====== Given records
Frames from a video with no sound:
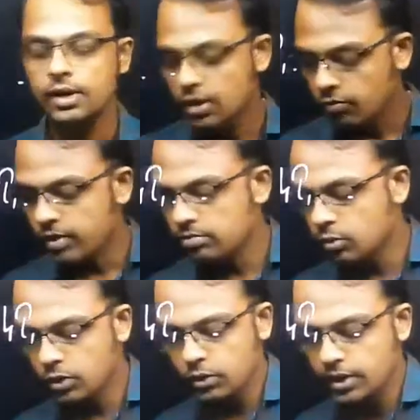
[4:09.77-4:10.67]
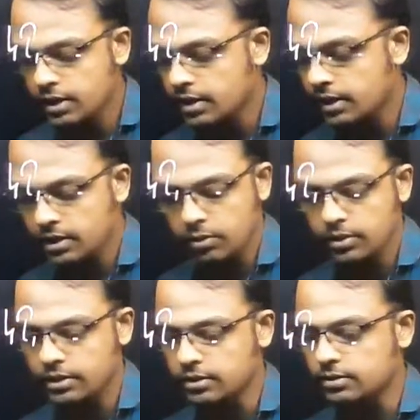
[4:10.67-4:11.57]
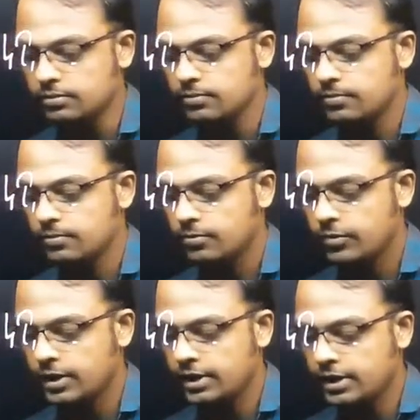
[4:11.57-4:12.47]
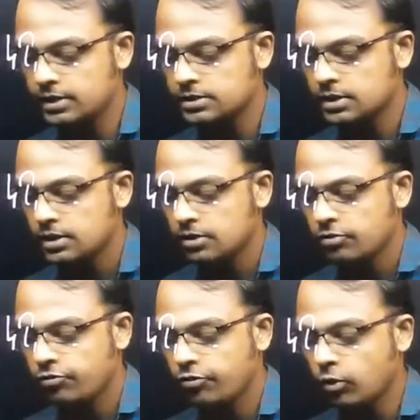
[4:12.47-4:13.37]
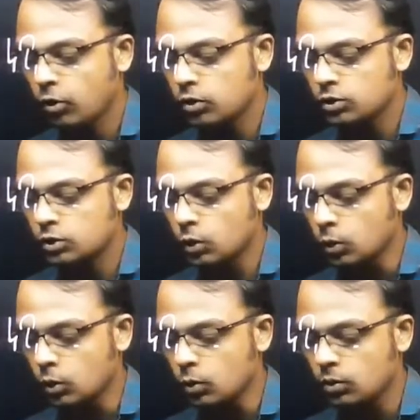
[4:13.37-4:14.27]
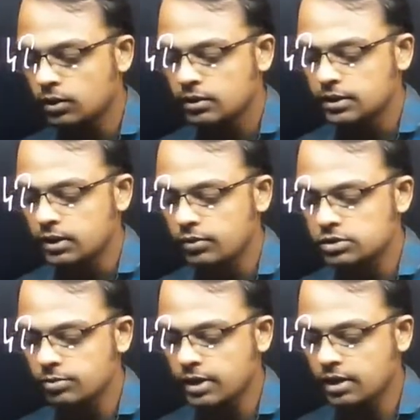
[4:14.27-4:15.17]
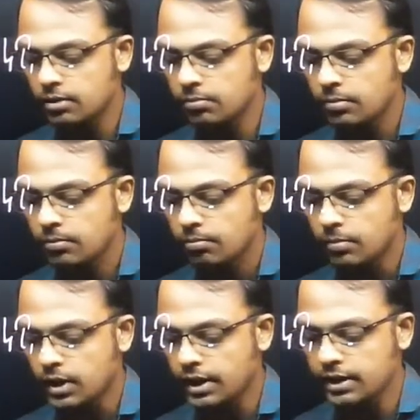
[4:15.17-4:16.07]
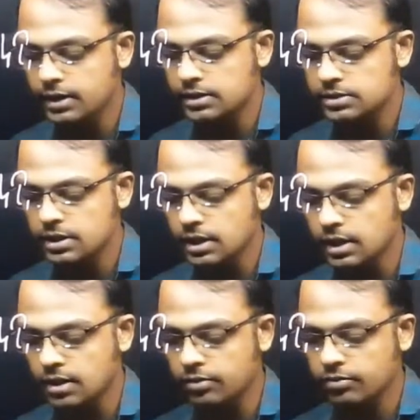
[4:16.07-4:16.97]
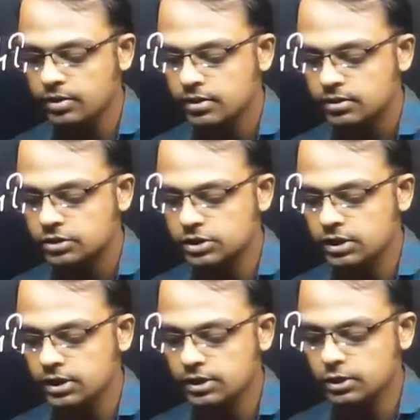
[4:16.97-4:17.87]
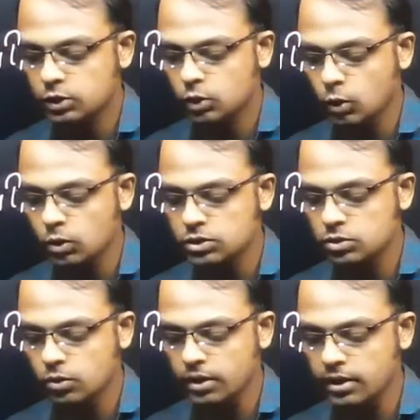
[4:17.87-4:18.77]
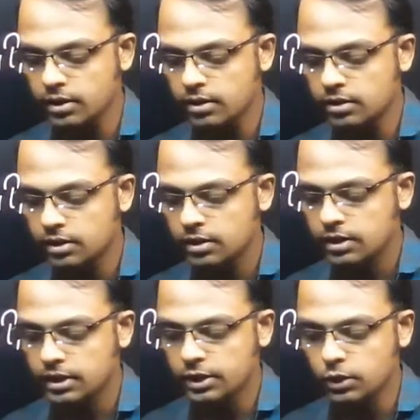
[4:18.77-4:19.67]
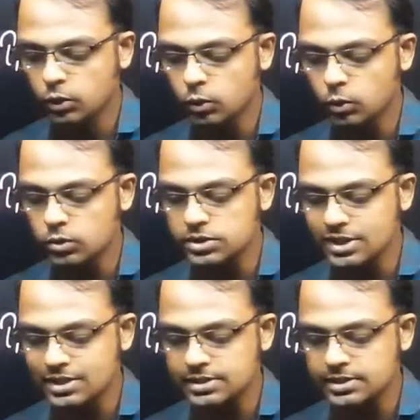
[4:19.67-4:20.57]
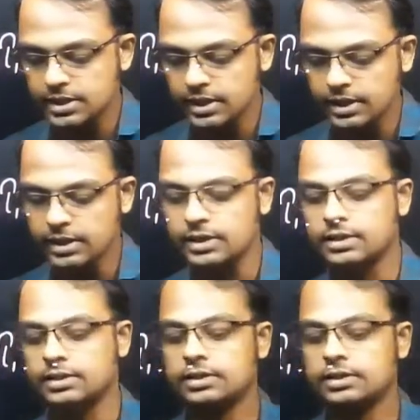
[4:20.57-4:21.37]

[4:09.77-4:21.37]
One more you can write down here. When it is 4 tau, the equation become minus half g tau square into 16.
============
====== Given records
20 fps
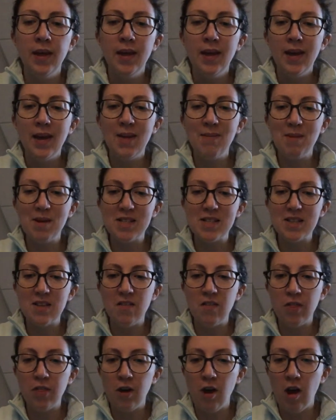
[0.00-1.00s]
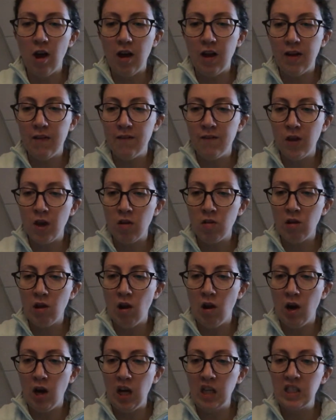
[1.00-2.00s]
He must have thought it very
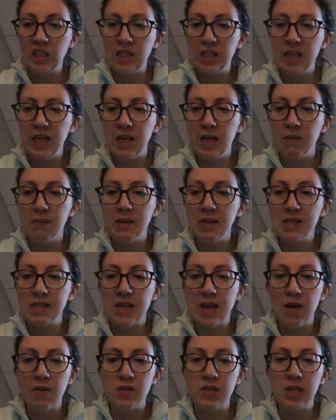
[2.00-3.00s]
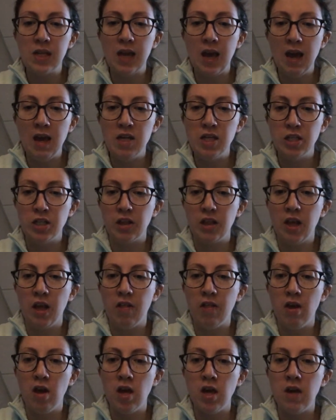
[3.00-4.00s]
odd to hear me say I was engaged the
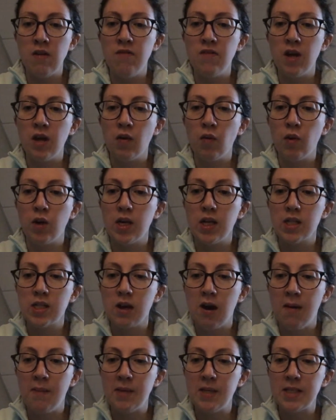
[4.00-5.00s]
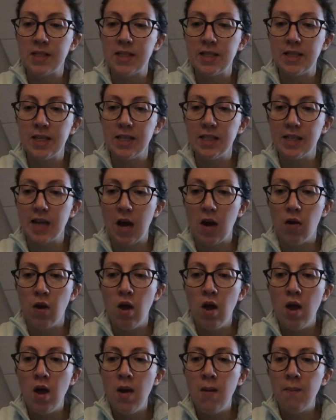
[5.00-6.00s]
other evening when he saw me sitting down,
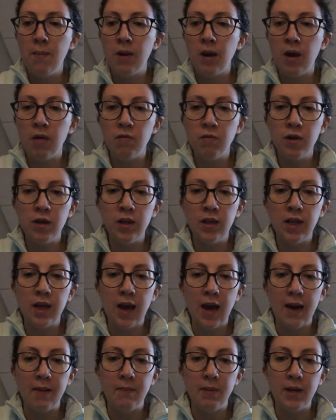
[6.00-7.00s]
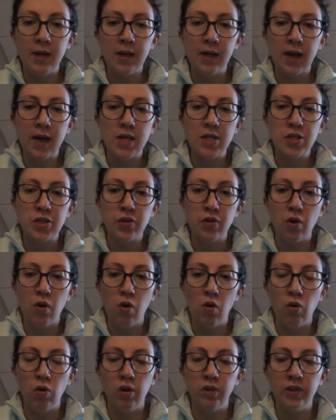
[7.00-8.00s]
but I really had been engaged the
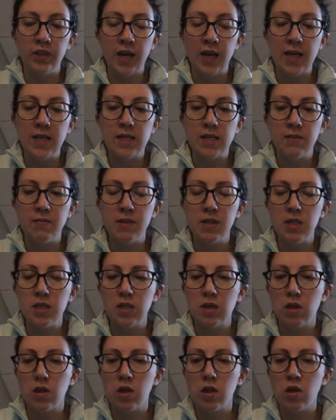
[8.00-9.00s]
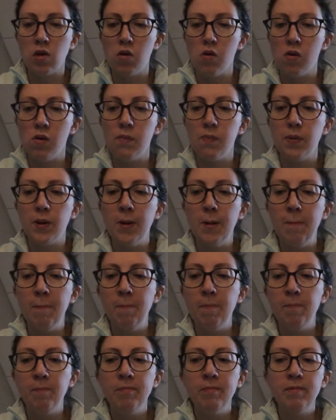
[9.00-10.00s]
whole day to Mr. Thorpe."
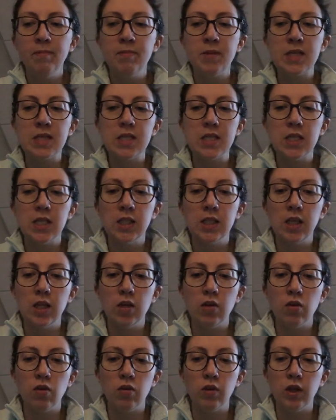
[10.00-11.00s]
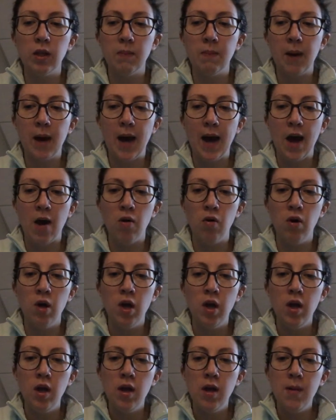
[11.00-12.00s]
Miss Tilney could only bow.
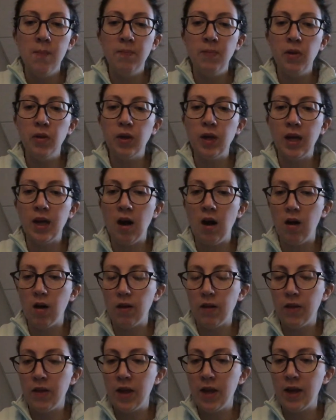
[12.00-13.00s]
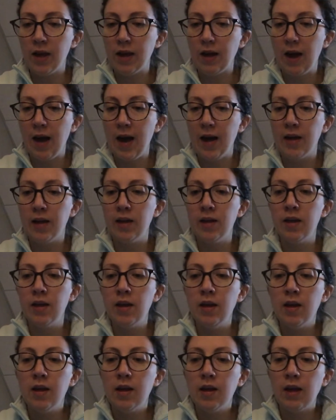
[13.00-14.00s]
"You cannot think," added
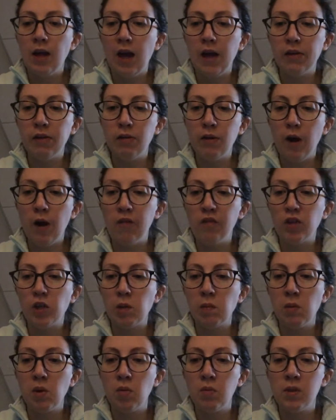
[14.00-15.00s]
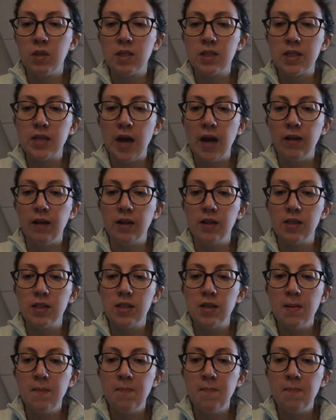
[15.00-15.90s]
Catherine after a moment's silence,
============
====== Given records
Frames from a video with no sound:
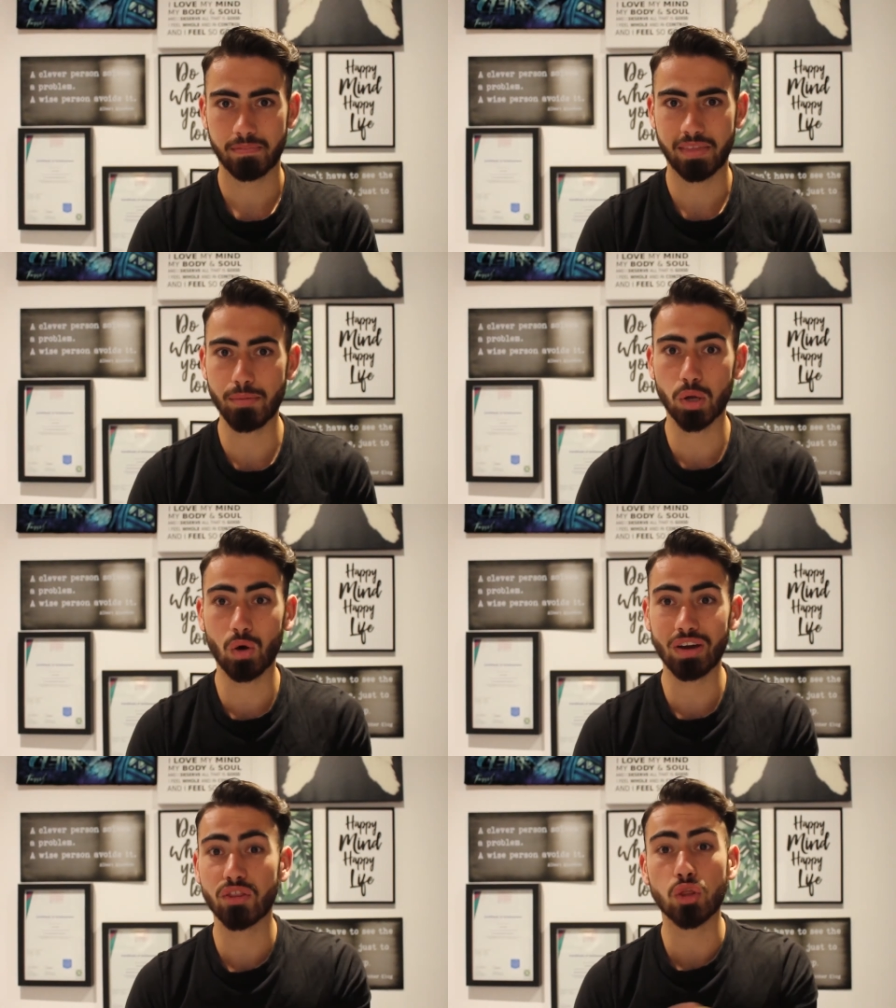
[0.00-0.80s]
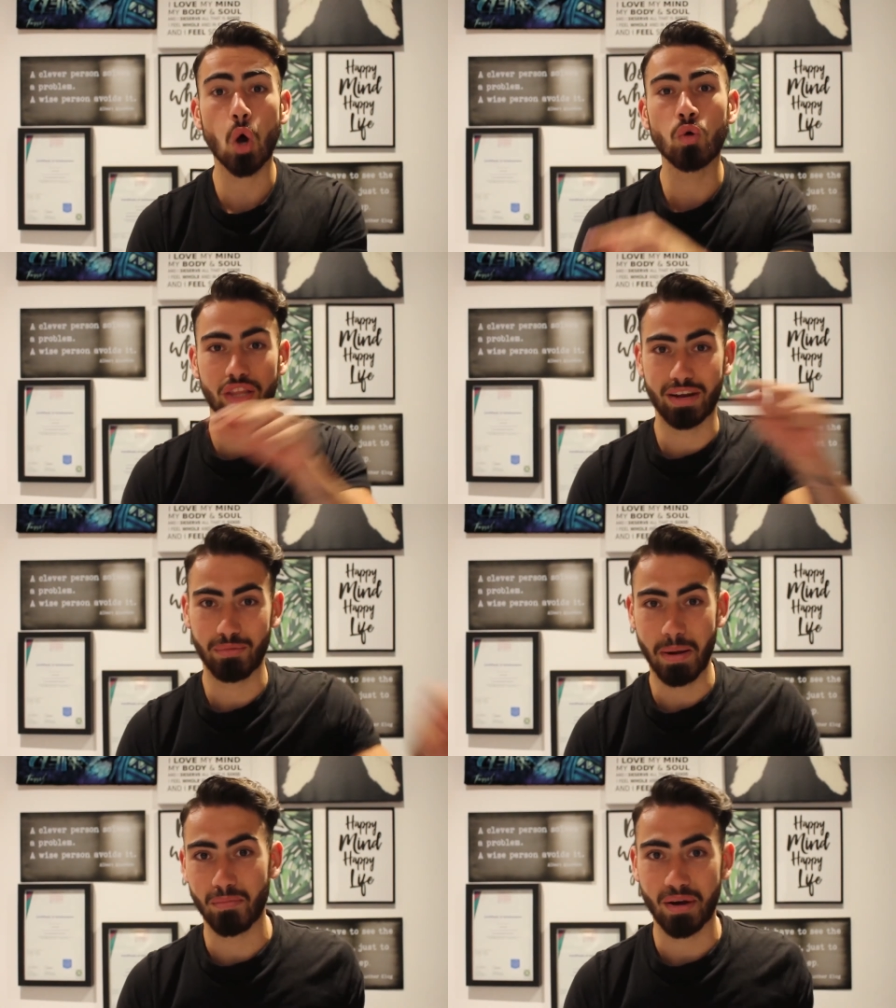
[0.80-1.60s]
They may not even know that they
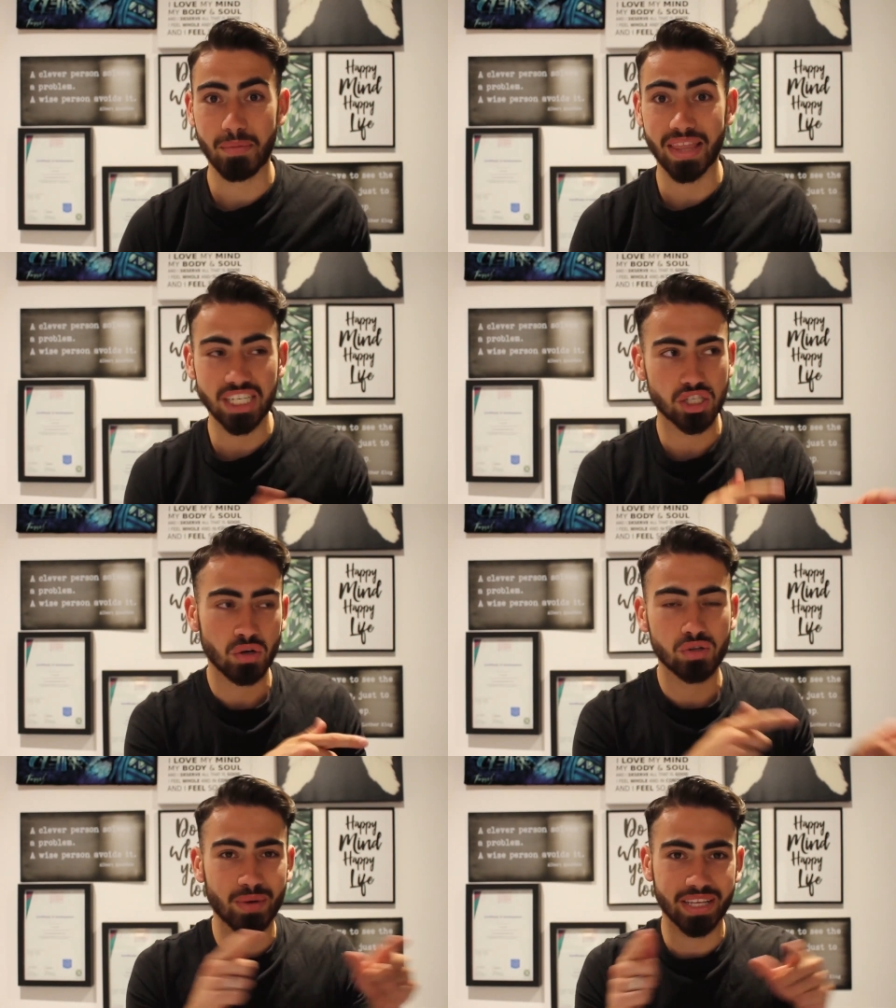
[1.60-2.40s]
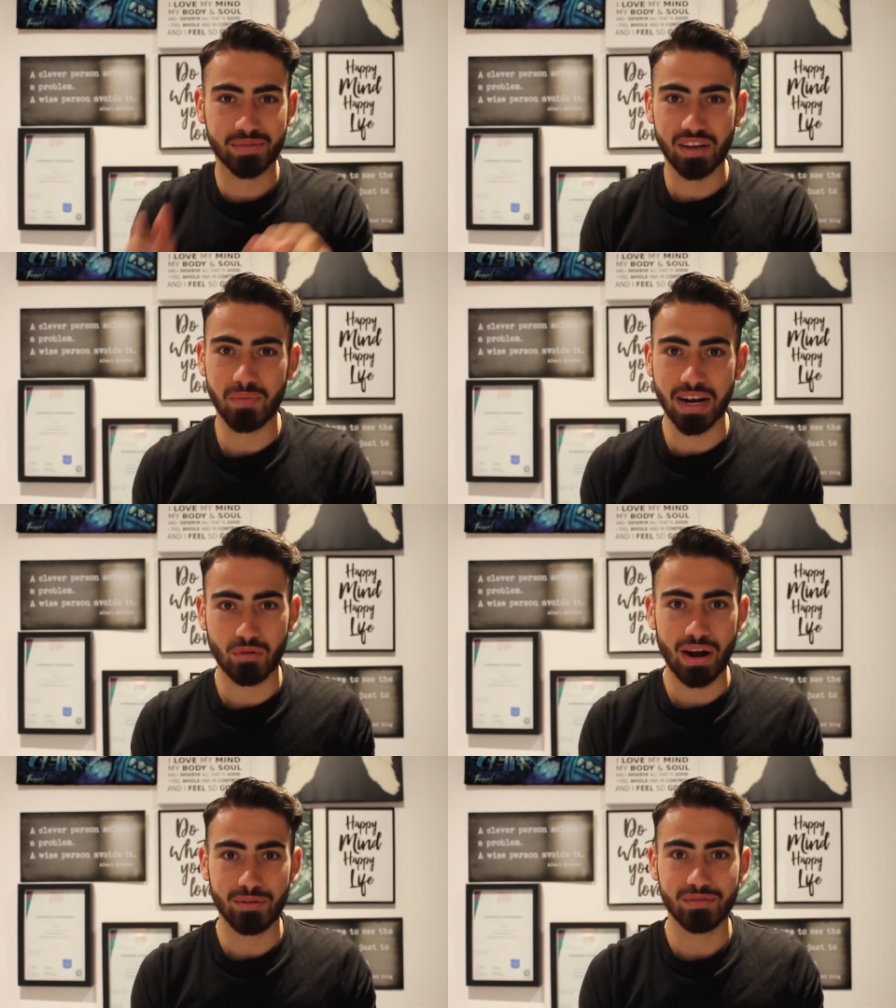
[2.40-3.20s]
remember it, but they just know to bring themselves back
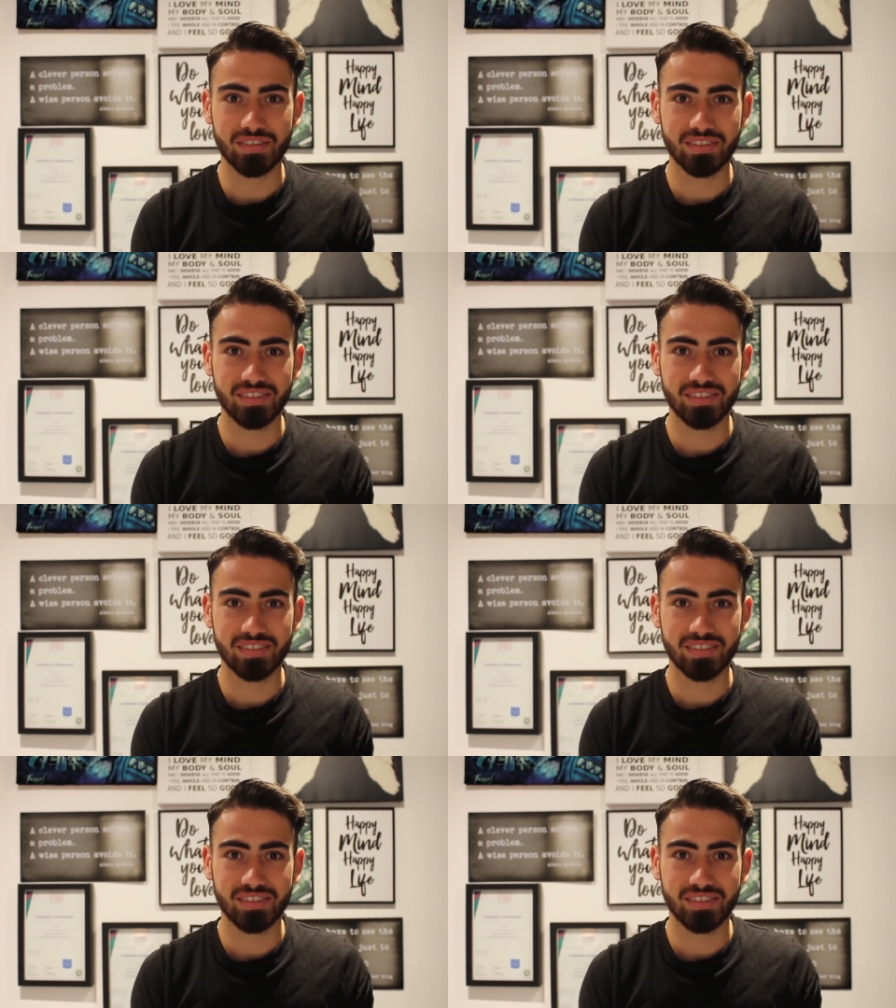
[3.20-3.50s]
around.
============
### To do
Give again the stretch of the entries above that begins at the line with "[0.00-1.00s]" and ends at the line with "[8.00-9.00s]", word for word, with no pictures.

### Result of the exercise
[0.00-1.00s]
[1.00-2.00s]
He must have thought it very
[2.00-3.00s]
[3.00-4.00s]
odd to hear me say I was engaged the
[4.00-5.00s]
[5.00-6.00s]
other evening when he saw me sitting down,
[6.00-7.00s]
[7.00-8.00s]
but I really had been engaged the
[8.00-9.00s]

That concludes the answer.